[Date Prev][Date Next][Thread Prev][Thread Next][Date Index][Thread Index]
Re: [Qemu-devel] [PATCH] softfloat: Fix division
From: |
Alex Bennée |
Subject: |
Re: [Qemu-devel] [PATCH] softfloat: Fix division |
Date: |
Wed, 03 Oct 2018 10:28:31 +0100 |
User-agent: |
mu4e 1.1.0; emacs 26.1.50 |
Richard Henderson <address@hidden> writes:
> The __udiv_qrnnd primitive that we nicked from gmp requires its
> inputs to be normalized. We were not doing that. Because the
> inputs are nearly normalized already, finishing that is trivial.

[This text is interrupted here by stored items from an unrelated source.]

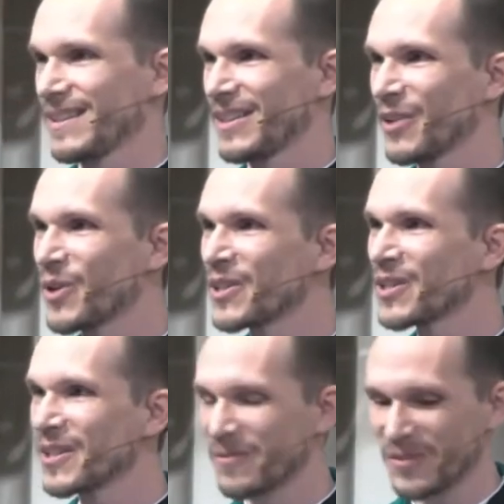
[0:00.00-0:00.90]
You know, I
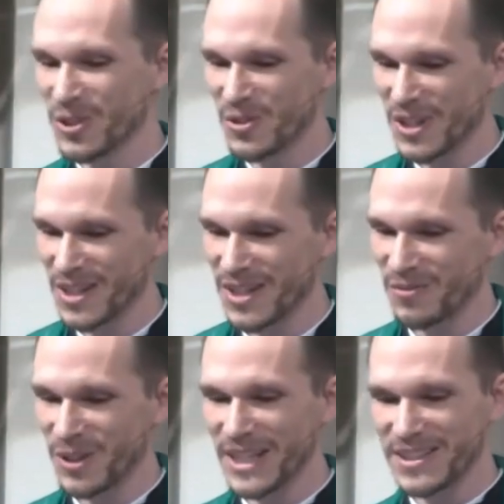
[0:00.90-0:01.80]
wonder if you
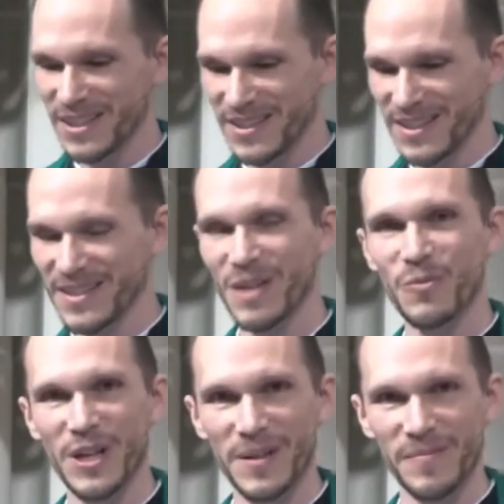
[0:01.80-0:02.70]
can relate to this in
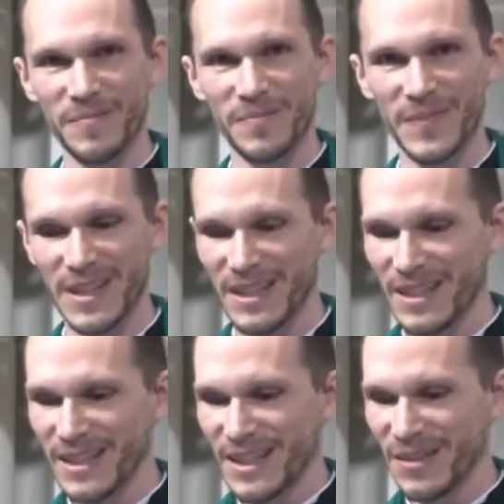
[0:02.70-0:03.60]
some way.
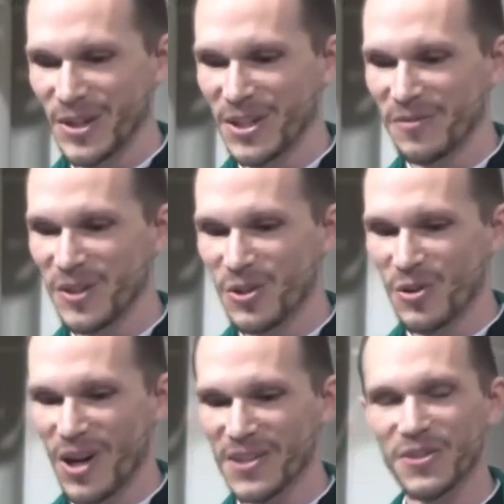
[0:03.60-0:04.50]
I wonder if
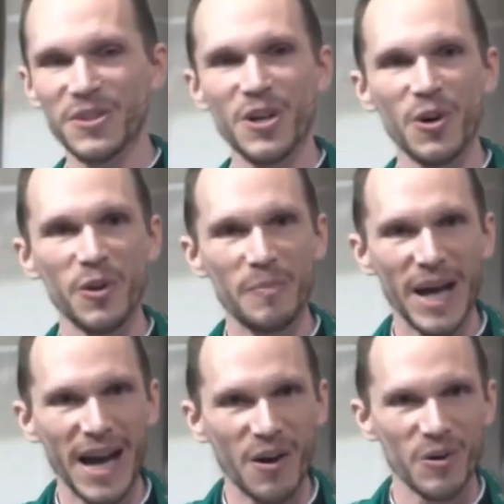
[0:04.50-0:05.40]
you also know the
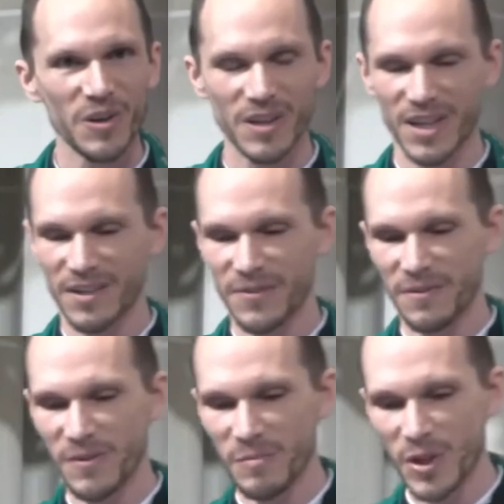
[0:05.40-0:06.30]
power of
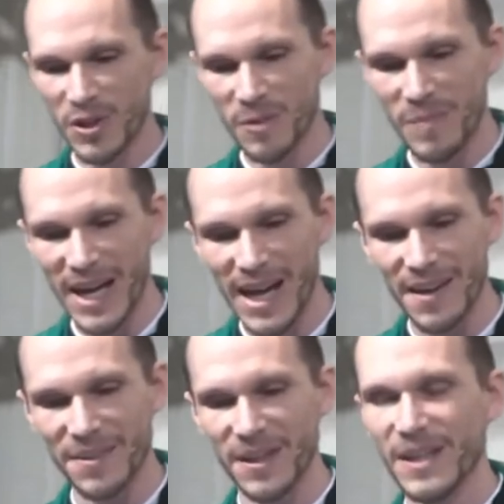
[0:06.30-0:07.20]
the familiar
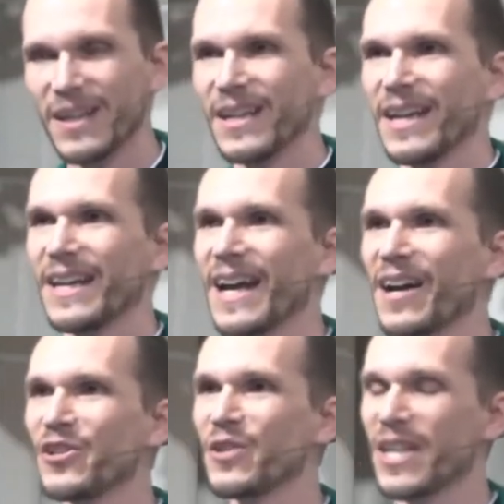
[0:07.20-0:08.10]
path and
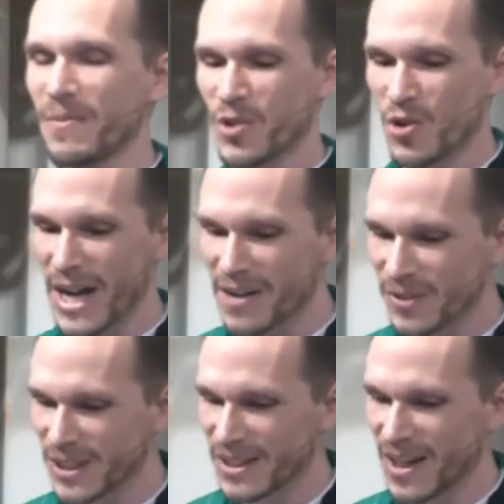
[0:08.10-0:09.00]
how you keep
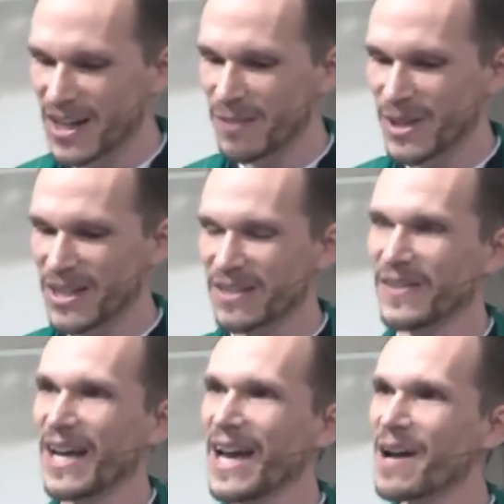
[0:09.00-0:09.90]
traveling on it because
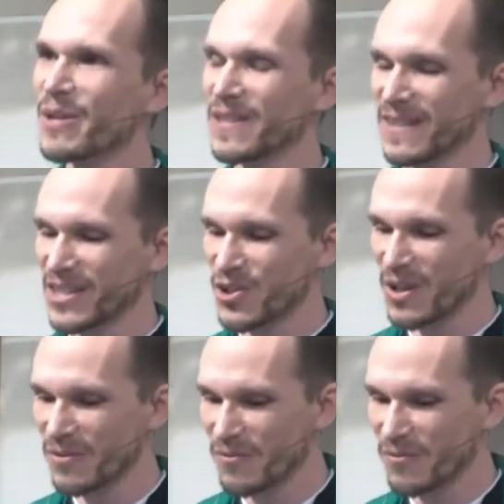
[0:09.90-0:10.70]
of the habits that you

> Inline div128to64 into its one user, because it is no longer a
> general-purpose routine.
>
> Fixes: cf07323d494
> Fixes: https://bugs.launchpad.net/qemu/+bug/1793119
> Signed-off-by: Richard Henderson <address@hidden>
> ---
> include/fpu/softfloat-macros.h | 48 -----------------------
> fpu/softfloat.c | 72 ++++++++++++++++++++++++++++++----
> 2 files changed, 64 insertions(+), 56 deletions(-)
>
> diff --git a/include/fpu/softfloat-macros.h b/include/fpu/softfloat-macros.h
> index 35e1603a5e..f29426ac46 100644
> --- a/include/fpu/softfloat-macros.h
> +++ b/include/fpu/softfloat-macros.h
> @@ -625,54 +625,6 @@ static inline uint64_t estimateDiv128To64(uint64_t a0,
> uint64_t a1, uint64_t b)
>
> }
>
> -/* From the GNU Multi Precision Library - longlong.h __udiv_qrnnd
> - * (https://gmplib.org/repo/gmp/file/tip/longlong.h)
> - *
> - * Licensed under the GPLv2/LGPLv3
> - */
> -static inline uint64_t div128To64(uint64_t n0, uint64_t n1, uint64_t d)
> -{
> - uint64_t d0, d1, q0, q1, r1, r0, m;
> -
> - d0 = (uint32_t)d;
> - d1 = d >> 32;
> -
> - r1 = n1 % d1;
> - q1 = n1 / d1;
> - m = q1 * d0;
> - r1 = (r1 << 32) | (n0 >> 32);
> - if (r1 < m) {
> - q1 -= 1;
> - r1 += d;
> - if (r1 >= d) {
> - if (r1 < m) {
> - q1 -= 1;
> - r1 += d;
> - }
> - }
> - }
> - r1 -= m;
> -
> - r0 = r1 % d1;
> - q0 = r1 / d1;
> - m = q0 * d0;
> - r0 = (r0 << 32) | (uint32_t)n0;
> - if (r0 < m) {
> - q0 -= 1;
> - r0 += d;
> - if (r0 >= d) {
> - if (r0 < m) {
> - q0 -= 1;
> - r0 += d;
> - }
> - }
> - }
> - r0 -= m;
> -
> - /* Return remainder in LSB */
> - return (q1 << 32) | q0 | (r0 != 0);
> -}
> -
>
> /*----------------------------------------------------------------------------
> | Returns an approximation to the square root of the 32-bit significand given
> | by `a'. Considered as an integer, `a' must be at least 2^31. If bit 0 of
> diff --git a/fpu/softfloat.c b/fpu/softfloat.c
> index 9405f12a03..93edc06996 100644
> --- a/fpu/softfloat.c
> +++ b/fpu/softfloat.c
> @@ -1112,19 +1112,75 @@ static FloatParts div_floats(FloatParts a, FloatParts
> b, float_status *s)
> bool sign = a.sign ^ b.sign;
>
> if (a.cls == float_class_normal && b.cls == float_class_normal) {
> - uint64_t temp_lo, temp_hi;
> + uint64_t n0, n1, d0, d1, q0, q1, r1, r0, m, d;
> int exp = a.exp - b.exp;
> +
> + /*
> + * We want the 2*N / N-bit division to produce exactly an N-bit
> + * result, so that we do not have to renormalize afterward.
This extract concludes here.